The State Bank of Pakistan carried out a significant liquidity operation as part of its ongoing efforts to stabilize short-term funding conditions in the banking system. Through a combined open market operation involving both conventional and Shariah-compliant modes, the central bank injected a total of Rs645.1 billion into the market. The operation illustrates the central bank’s continued use of targeted liquidity tools to respond to immediate funding requirements and ensure smooth functioning of the interbank market.
A major portion of the liquidity, amounting to Rs512.6 billion, was provided through a conventional reverse repo injection. The one-day tenor operation was conducted at an accepted rate of 11.10 percent, with all offered quotes being matched by the central bank.
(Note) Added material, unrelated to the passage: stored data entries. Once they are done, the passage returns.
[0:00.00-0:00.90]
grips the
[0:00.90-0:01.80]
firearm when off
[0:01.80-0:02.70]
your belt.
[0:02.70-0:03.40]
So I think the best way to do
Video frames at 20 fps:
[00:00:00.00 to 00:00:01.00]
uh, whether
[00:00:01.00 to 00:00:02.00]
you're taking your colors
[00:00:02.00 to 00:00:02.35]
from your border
The reverse repo window allows banks facing short-term liquidity shortages to borrow funds from the central bank against eligible government securities, thereby stabilizing settlement flows and meeting mandatory reserve obligations. The participation levels reflected the banking sector’s need for short-term liquidity support amid an environment of tight market conditions.
Alongside the conventional operation, the State Bank also executed a Shariah-compliant Modarabah-based open market operation, facilitating an additional injection of Rs132.5 billion. For this Islamic liquidity window, the accepted rate stood at 11.08 percent for the one-day tenor. The facility was designed for institutions operating under Islamic banking or Shariah-compliant business models, enabling them to access liquidity in a manner aligned with Islamic financial principles. Out of the total Rs146.5 billion offered, Rs132.5 billion was accepted, demonstrating healthy participation from Islamic banks and conventional banks with dedicated Islamic windows.
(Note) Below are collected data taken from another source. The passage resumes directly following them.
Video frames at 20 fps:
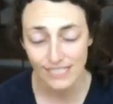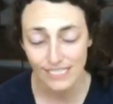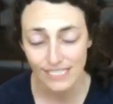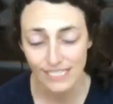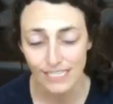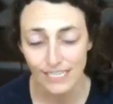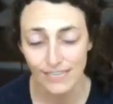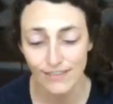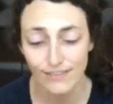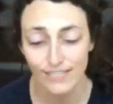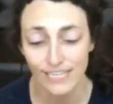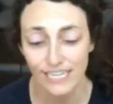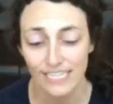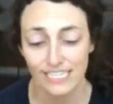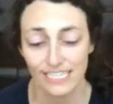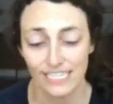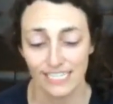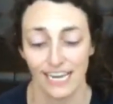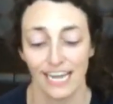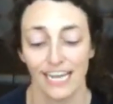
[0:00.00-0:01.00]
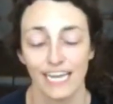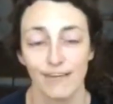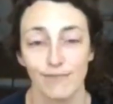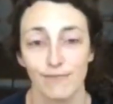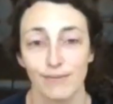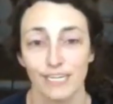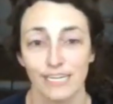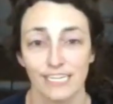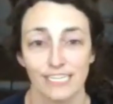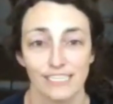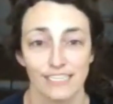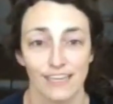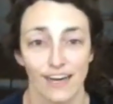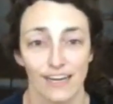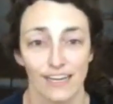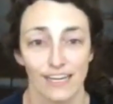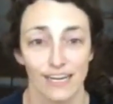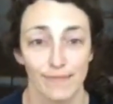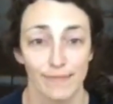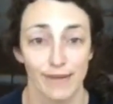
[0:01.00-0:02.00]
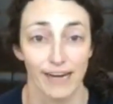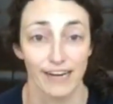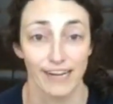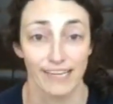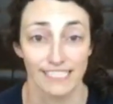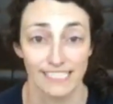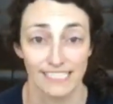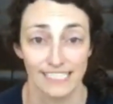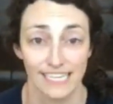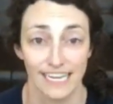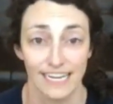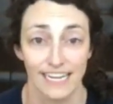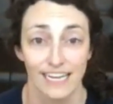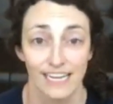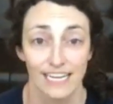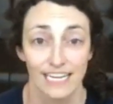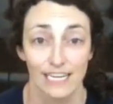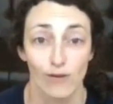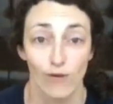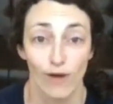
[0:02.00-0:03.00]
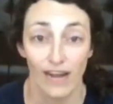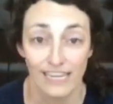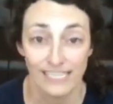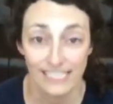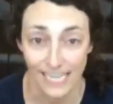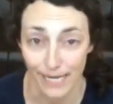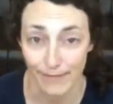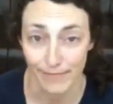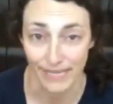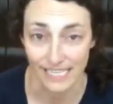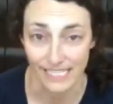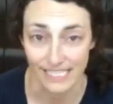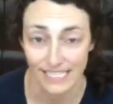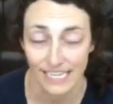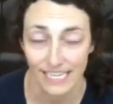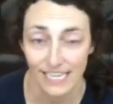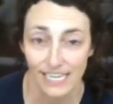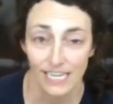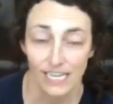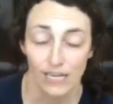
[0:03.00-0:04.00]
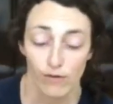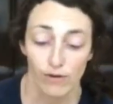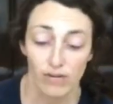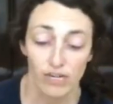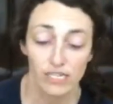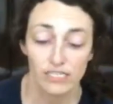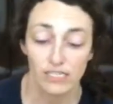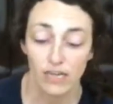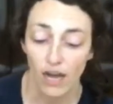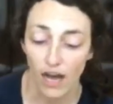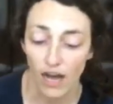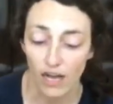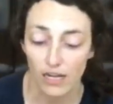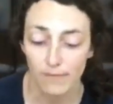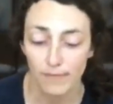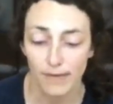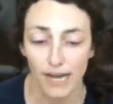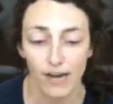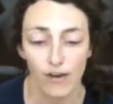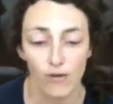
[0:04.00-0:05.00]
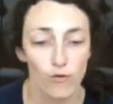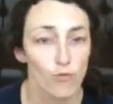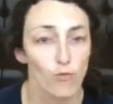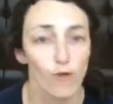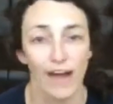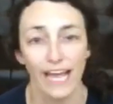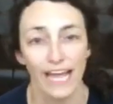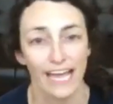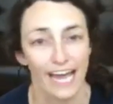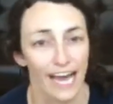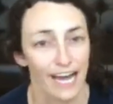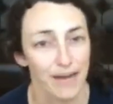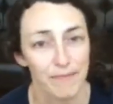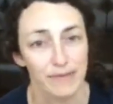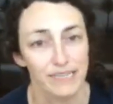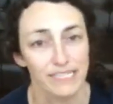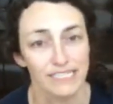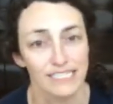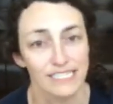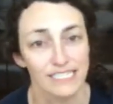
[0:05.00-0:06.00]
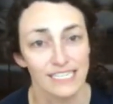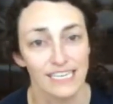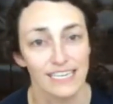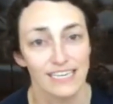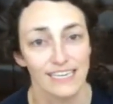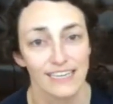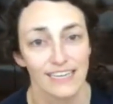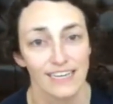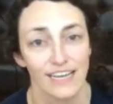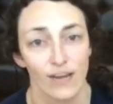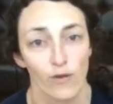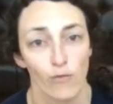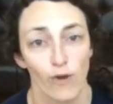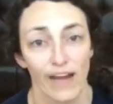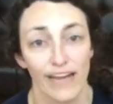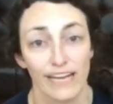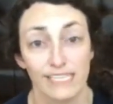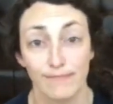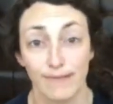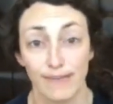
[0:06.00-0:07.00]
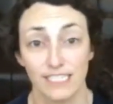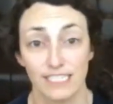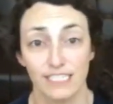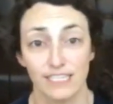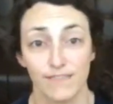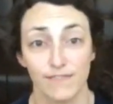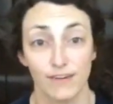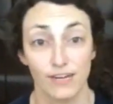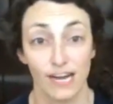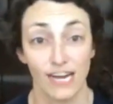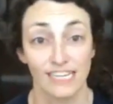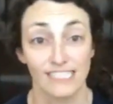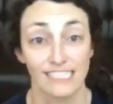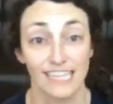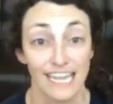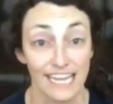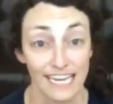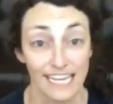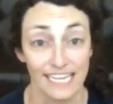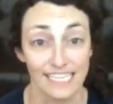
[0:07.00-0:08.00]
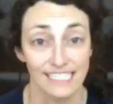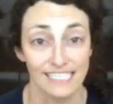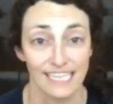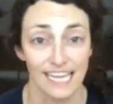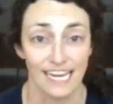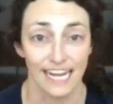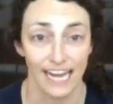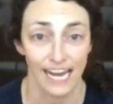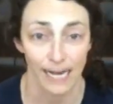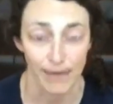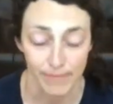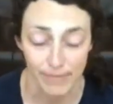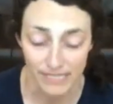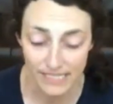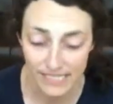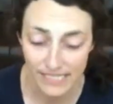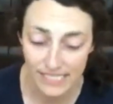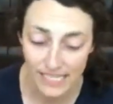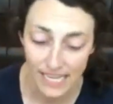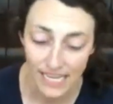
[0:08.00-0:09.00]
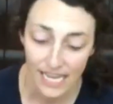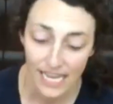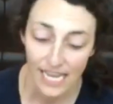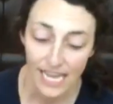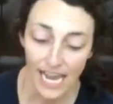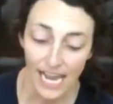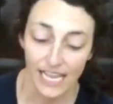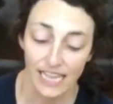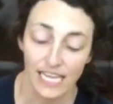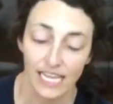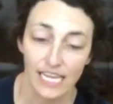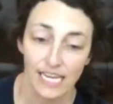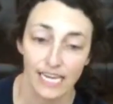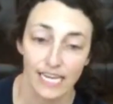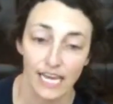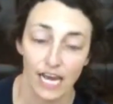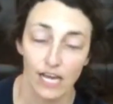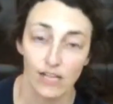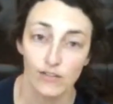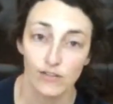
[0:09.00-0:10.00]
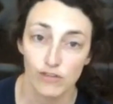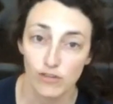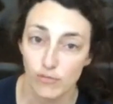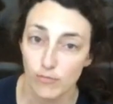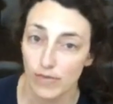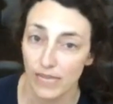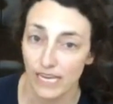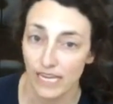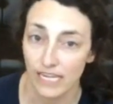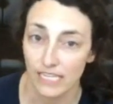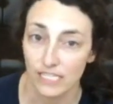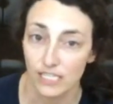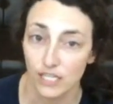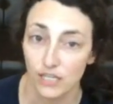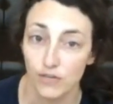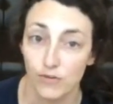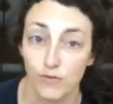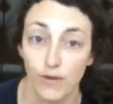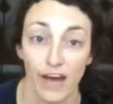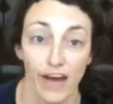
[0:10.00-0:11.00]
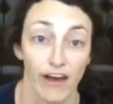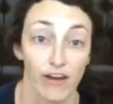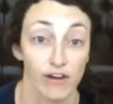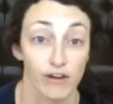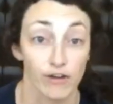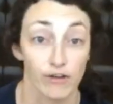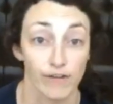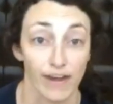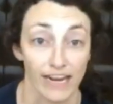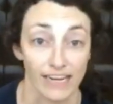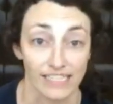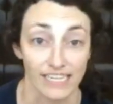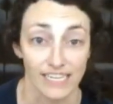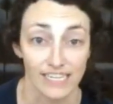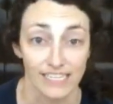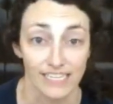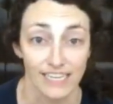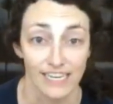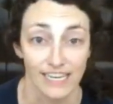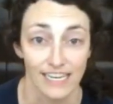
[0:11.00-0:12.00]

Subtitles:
So tonight we're going to talk about, as I said, quad dominance. We're going to talk about why it happens, why especially for us ladies that it happens, and then a little bit into how to correct it,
Both operations highlight the State Bank’s commitment to maintaining liquidity balance in the financial system using a combination of conventional and Shariah-based tools. These operations are essential in managing short-term liquidity pressures, ensuring the smooth functioning of payment systems, and supporting interbank market stability. By deploying targeted injections, the central bank can temporarily close funding gaps without altering broader monetary policy stances.
The central bank also reiterated the purpose and framework of open market operations. For liquidity injections, SBP lends funds to counterparties including banks and primary dealers against marketable government securities such as Market Treasury Bills and Pakistan Investment Bonds. These instruments act as collateral, offering the central bank a secure mechanism to provide short-term funds while managing system-wide liquidity. In contrast, during mop-up operations, the central bank sells government securities to absorb excess liquidity from the market. These liquidity adjustments are part of routine operations to maintain stability and ensure the banking system functions efficiently.
For the Islamic banking sector, liquidity management is facilitated through Shariah-compliant structures such as Bai-Muajjal and Modarabah-based OMOs, where instruments like Government of Pakistan Ijara Sukuk are used as eligible collateral. These structures ensure compliance with Islamic principles while enabling effective liquidity support for institutions operating under Shariah frameworks.
The latest operation reflects the State Bank’s continued focus on balancing liquidity to support economic activity, maintain orderly market conditions, and uphold the operational stability of both conventional and Islamic banks. As funding needs fluctuate, such operations remain vital to preventing disruptions in the interbank market and supporting broader financial stability.